Un décideur devient un obstacle lorsque :

  • Son approche n'est plus adaptée à la situation.

  • Son évolution personnelle ne correspond plus à celle de l'entreprise.

  • Les méthodes qui ont fait son succès par le passé deviennent des freins.

Son besoin de contrôle excessif entrave le progrès.

Cette analyse révèle que l'obstacle n'est pas de nature psychologique, mais plutôt structurelle.

Le dirigeant n'est ni craintif, ni épuisé, ni hésitant ; il est simplement désaligné.

3. Conséquences — Le faux problème et les vraies pertes

Sans lecture, il aurait cherché des solutions externes :

  • Réorganiser.

  • Recruter.

  • Reléguer.

  • Reformer.

  • Revoir sa stratégie.

Mais aucune n’aurait fonctionné, car elles agissent sur le système, pas sur la posture.

Les conséquences probables :

  • Stagnation prolongée.

  • Perte de vitesse stratégique.

  • Démotivation de l’équipe.

  • Opportunités manquées.

  • Fatigue décisionnelle croissante.

  • Rupture tardive mais brutale.

Avec la lecture, il voit que l’obstacle n’est pas un manque.C’est un décalage.

Un décalage entre :

  • Ce qu’il porte.

  • Ce que le système demande.

  • Ce que la trajectoire exige.

4. Perspective — L’obstacle interne comme signal de transition

Quand un décideur devient son propre obstacle, ce n’est jamais par faiblesse. mais plutôt d'une fidélité à une conception antérieure de soi.

Lire cette situation, c’est comprendre que :

  • La posture doit évoluer avant la stratégie.

  • Le rôle doit changer avant les décisions.

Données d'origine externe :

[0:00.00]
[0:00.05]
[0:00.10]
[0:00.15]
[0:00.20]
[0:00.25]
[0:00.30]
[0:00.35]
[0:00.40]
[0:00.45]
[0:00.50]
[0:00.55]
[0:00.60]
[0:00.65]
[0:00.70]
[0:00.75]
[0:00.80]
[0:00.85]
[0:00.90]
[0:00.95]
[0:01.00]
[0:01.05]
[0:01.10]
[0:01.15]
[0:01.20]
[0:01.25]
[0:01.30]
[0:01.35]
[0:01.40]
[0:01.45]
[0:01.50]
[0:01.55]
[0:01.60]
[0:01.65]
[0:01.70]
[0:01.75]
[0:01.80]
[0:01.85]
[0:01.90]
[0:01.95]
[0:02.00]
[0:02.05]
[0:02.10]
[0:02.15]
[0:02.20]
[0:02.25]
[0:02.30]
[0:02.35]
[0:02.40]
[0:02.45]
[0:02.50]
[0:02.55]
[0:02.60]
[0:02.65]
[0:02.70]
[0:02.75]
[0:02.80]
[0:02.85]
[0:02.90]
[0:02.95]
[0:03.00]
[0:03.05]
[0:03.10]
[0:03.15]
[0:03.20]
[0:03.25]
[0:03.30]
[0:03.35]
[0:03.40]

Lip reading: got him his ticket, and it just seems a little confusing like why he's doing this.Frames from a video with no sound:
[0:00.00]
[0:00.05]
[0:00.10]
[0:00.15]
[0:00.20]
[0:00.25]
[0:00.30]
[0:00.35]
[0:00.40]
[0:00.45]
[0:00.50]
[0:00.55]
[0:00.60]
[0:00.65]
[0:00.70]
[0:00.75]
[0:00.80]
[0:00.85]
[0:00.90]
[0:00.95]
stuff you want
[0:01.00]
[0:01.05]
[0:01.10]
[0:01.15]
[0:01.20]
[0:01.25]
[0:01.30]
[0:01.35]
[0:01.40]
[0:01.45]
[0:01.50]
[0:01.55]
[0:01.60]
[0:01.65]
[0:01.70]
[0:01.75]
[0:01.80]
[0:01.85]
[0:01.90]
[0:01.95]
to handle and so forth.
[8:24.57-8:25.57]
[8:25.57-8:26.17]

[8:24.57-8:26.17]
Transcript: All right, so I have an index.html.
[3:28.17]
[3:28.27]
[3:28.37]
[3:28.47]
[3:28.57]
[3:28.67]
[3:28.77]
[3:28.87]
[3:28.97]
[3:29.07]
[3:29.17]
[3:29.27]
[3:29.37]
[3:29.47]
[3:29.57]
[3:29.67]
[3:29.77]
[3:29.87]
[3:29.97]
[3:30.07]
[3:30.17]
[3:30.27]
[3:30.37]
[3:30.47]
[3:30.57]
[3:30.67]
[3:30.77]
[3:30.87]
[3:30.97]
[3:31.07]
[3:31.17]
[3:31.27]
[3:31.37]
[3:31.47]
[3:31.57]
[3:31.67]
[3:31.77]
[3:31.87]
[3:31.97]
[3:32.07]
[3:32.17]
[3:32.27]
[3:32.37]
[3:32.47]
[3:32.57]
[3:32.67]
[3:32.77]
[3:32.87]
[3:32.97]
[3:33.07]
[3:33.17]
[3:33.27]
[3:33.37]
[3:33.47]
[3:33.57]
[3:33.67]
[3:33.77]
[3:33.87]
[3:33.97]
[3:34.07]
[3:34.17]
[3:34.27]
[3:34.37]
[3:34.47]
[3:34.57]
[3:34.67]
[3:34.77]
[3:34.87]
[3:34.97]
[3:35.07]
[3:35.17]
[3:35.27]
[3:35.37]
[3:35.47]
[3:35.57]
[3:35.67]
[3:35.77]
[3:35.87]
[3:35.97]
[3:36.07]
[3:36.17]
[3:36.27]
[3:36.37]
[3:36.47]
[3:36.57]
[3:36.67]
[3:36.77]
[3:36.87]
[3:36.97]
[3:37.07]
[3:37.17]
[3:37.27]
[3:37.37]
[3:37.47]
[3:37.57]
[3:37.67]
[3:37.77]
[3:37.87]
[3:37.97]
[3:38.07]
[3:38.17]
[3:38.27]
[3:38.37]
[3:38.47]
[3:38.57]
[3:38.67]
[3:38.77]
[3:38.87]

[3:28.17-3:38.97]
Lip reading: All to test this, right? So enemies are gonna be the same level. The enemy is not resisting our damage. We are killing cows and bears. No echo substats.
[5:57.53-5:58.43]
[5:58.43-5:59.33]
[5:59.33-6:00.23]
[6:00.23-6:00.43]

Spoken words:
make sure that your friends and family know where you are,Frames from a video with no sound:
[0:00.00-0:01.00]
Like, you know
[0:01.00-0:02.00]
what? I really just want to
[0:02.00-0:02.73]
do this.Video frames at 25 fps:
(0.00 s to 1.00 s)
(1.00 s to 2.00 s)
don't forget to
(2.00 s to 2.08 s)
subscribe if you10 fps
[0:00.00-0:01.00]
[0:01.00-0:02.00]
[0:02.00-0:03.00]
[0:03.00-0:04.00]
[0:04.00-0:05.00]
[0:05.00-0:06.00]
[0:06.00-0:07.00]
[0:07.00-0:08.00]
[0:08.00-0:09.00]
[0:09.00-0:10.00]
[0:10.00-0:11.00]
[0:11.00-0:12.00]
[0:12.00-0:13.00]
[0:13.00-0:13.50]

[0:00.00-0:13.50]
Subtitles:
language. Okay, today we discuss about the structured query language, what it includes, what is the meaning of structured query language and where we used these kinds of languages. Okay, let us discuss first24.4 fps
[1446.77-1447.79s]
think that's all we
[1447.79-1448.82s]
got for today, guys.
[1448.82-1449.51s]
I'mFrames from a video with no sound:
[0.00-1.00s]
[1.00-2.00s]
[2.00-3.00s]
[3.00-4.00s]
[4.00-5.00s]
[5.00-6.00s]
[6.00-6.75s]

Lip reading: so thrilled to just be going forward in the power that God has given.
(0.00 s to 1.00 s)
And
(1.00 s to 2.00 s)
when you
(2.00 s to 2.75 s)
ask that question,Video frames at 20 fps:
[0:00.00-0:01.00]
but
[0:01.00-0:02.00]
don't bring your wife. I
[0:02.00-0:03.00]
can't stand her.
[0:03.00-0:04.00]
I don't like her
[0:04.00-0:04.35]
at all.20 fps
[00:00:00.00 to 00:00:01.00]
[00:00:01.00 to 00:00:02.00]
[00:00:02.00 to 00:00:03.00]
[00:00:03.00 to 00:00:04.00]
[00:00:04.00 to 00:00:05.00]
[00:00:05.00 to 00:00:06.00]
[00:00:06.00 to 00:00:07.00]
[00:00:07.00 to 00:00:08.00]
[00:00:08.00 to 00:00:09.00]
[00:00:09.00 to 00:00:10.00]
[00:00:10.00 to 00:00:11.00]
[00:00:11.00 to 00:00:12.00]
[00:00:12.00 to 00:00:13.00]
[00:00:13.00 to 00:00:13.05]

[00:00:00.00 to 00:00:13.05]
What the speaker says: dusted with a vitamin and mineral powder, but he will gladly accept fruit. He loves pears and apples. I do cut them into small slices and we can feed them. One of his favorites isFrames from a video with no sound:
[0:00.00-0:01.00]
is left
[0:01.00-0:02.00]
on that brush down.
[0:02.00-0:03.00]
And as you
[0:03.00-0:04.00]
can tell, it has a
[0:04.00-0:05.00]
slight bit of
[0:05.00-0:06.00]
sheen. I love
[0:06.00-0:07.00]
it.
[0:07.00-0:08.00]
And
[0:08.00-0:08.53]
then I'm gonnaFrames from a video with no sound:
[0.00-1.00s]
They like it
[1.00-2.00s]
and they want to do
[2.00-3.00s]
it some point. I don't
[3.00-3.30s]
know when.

  • La trajectoire interne doit être relue avant d’être réorientée.

La lecture prédictive ne dit pas : « Changez de comportement. » Elle dit :« Regardez ce que votre posture produit réellement — et ce qu’elle empêche. »

Une difficulté interne n'est pas une faiblesse, mais plutôt un indicateur. Cet indicateur suggère que le parcours exige une transformation de l'état d'esprit, plutôt qu'un simple changement d'actions.


Nous ne sommes jamais bloqués par un manque de courage, mais plutôt par notre attachement à une façon de faire qui n'est plus adaptée.